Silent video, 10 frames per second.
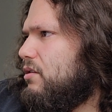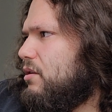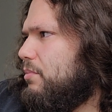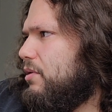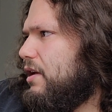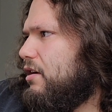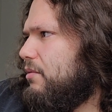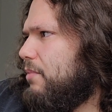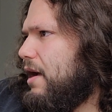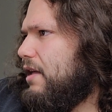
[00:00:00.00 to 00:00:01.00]
The player
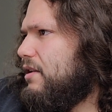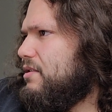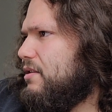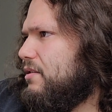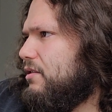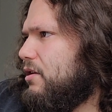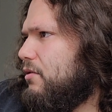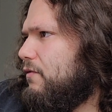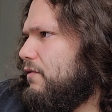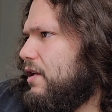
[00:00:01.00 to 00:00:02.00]
pilots a
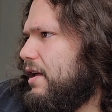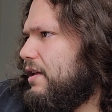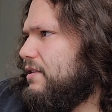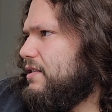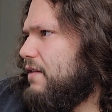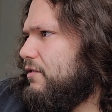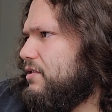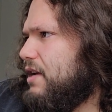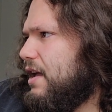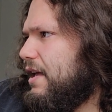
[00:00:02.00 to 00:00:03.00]
low-flying Sky
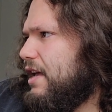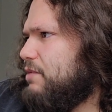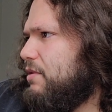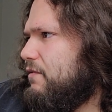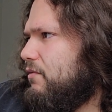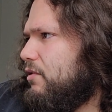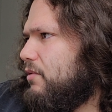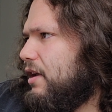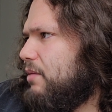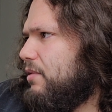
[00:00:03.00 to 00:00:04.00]

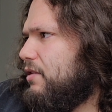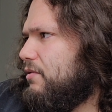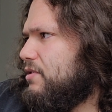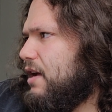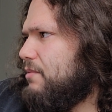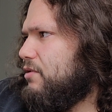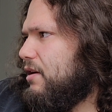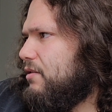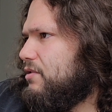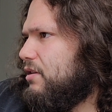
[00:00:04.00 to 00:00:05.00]
XP-41 airplane through a time
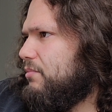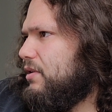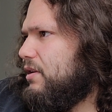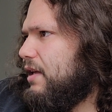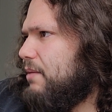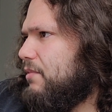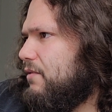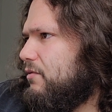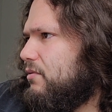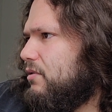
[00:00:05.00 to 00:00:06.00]
trial to complete a game
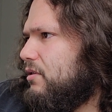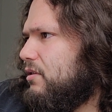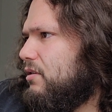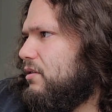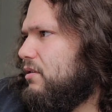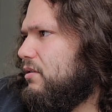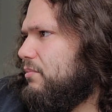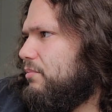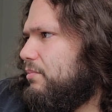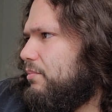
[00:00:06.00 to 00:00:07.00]
level.
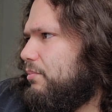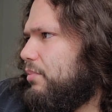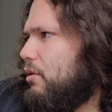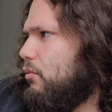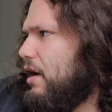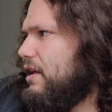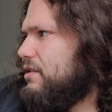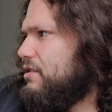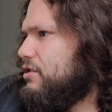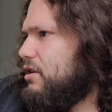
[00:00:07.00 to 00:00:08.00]
But why
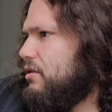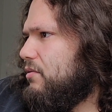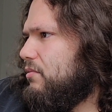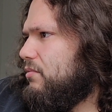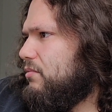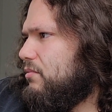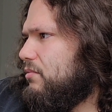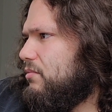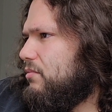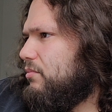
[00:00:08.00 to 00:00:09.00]
does it show?
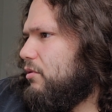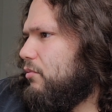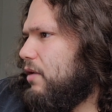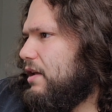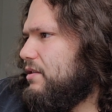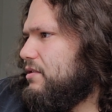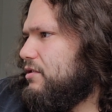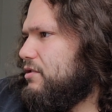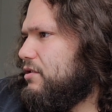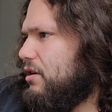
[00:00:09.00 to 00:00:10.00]
But why does it
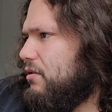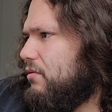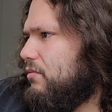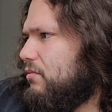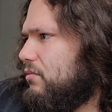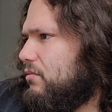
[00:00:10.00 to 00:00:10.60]
show?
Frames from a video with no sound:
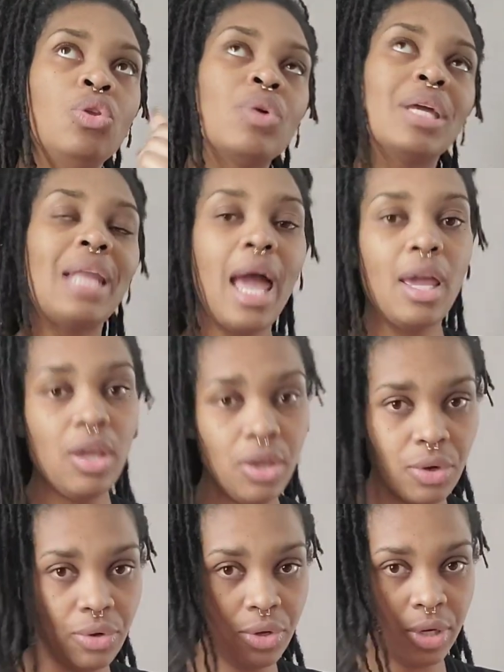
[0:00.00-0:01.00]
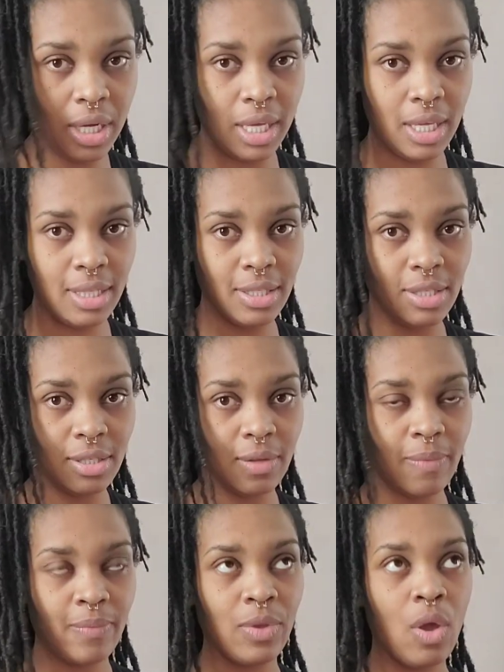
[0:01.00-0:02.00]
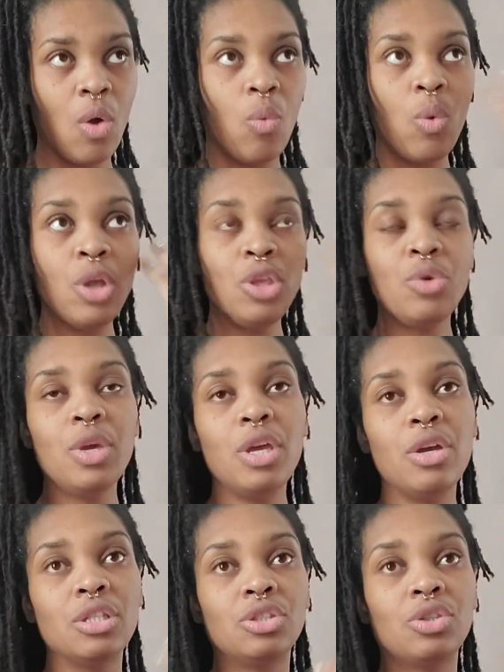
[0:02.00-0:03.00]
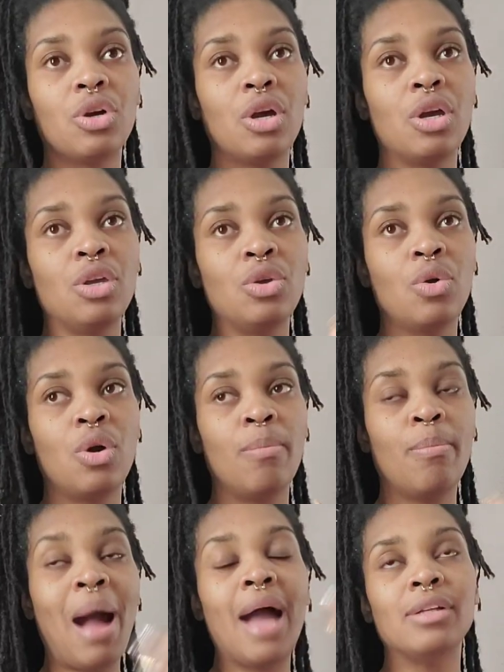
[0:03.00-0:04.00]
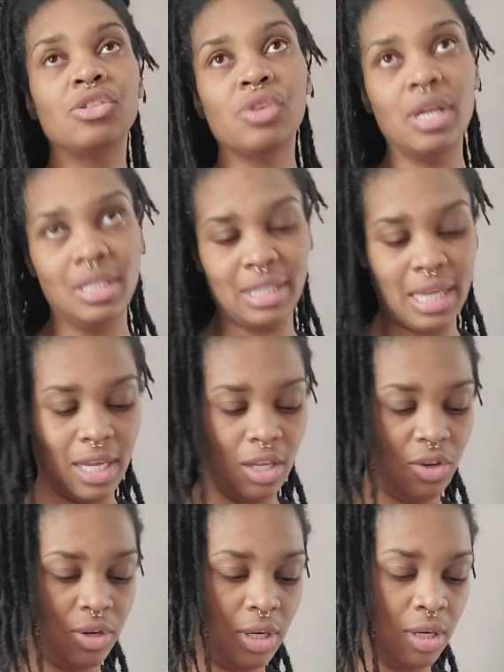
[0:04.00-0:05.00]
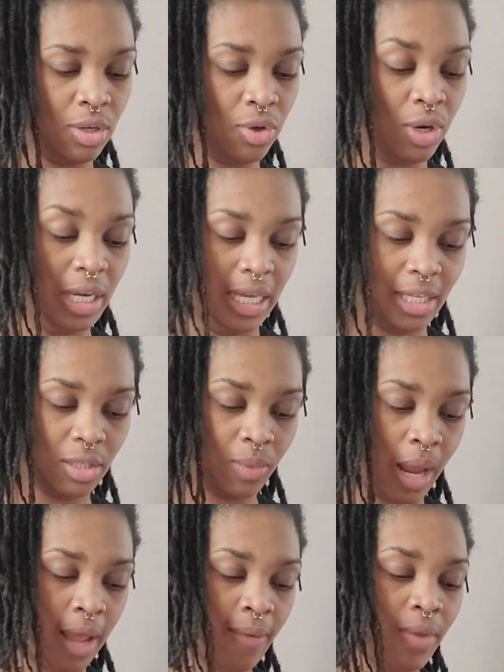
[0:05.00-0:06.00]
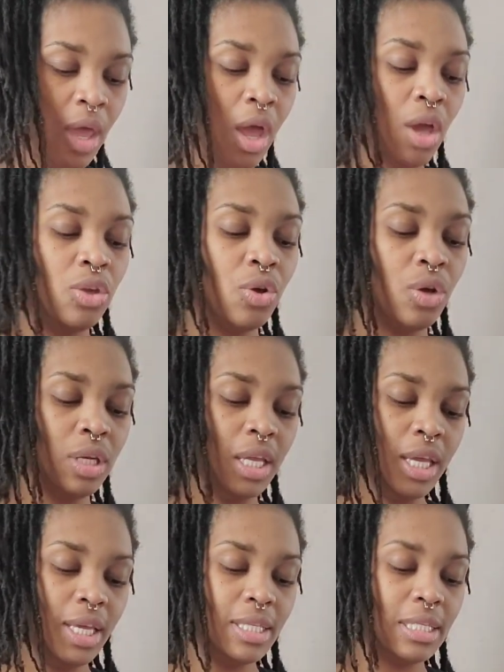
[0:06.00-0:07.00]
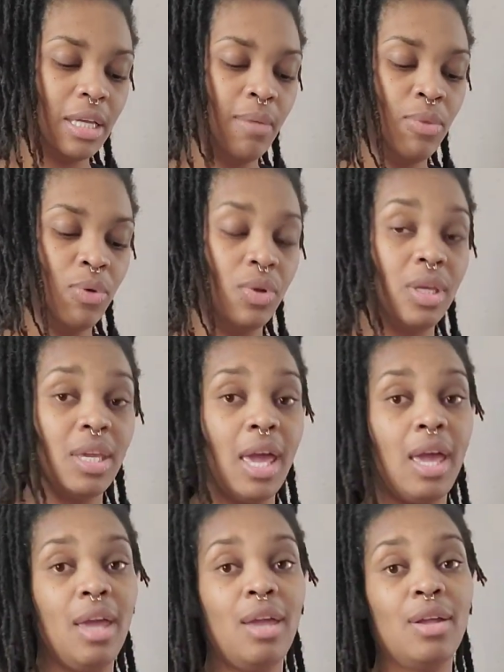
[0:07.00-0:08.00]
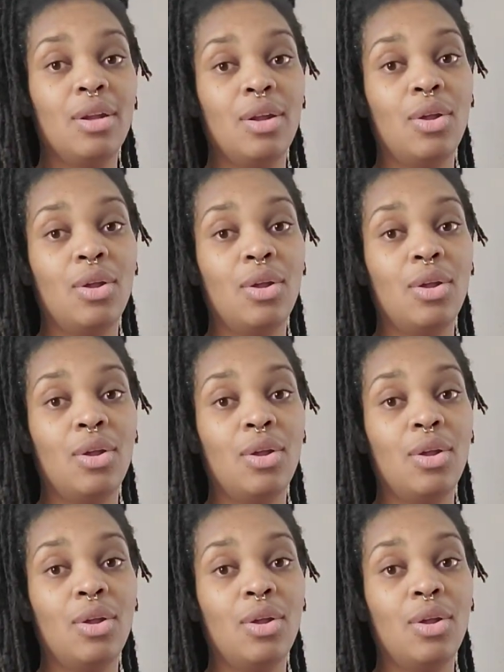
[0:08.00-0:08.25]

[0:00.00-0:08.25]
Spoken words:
cannot hear your needs. What you hear is your mind translating your needs, right? Your needs communicate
# # # #
## Work instruction
Except for the pictures, set down all of the records exactly as they are.

## Exercise solution
Silent video, 10 frames per second.
[00:00:00.00 to 00:00:01.00]
The player
[00:00:01.00 to 00:00:02.00]
pilots a
[00:00:02.00 to 00:00:03.00]
low-flying Sky
[00:00:03.00 to 00:00:04.00]

[00:00:04.00 to 00:00:05.00]
XP-41 airplane through a time
[00:00:05.00 to 00:00:06.00]
trial to complete a game
[00:00:06.00 to 00:00:07.00]
level.
[00:00:07.00 to 00:00:08.00]
But why
[00:00:08.00 to 00:00:09.00]
does it show?
[00:00:09.00 to 00:00:10.00]
But why does it
[00:00:10.00 to 00:00:10.60]
show?
Frames from a video with no sound:
[0:00.00-0:01.00]
[0:01.00-0:02.00]
[0:02.00-0:03.00]
[0:03.00-0:04.00]
[0:04.00-0:05.00]
[0:05.00-0:06.00]
[0:06.00-0:07.00]
[0:07.00-0:08.00]
[0:08.00-0:08.25]

[0:00.00-0:08.25]
Spoken words:
cannot hear your needs. What you hear is your mind translating your needs, right? Your needs communicate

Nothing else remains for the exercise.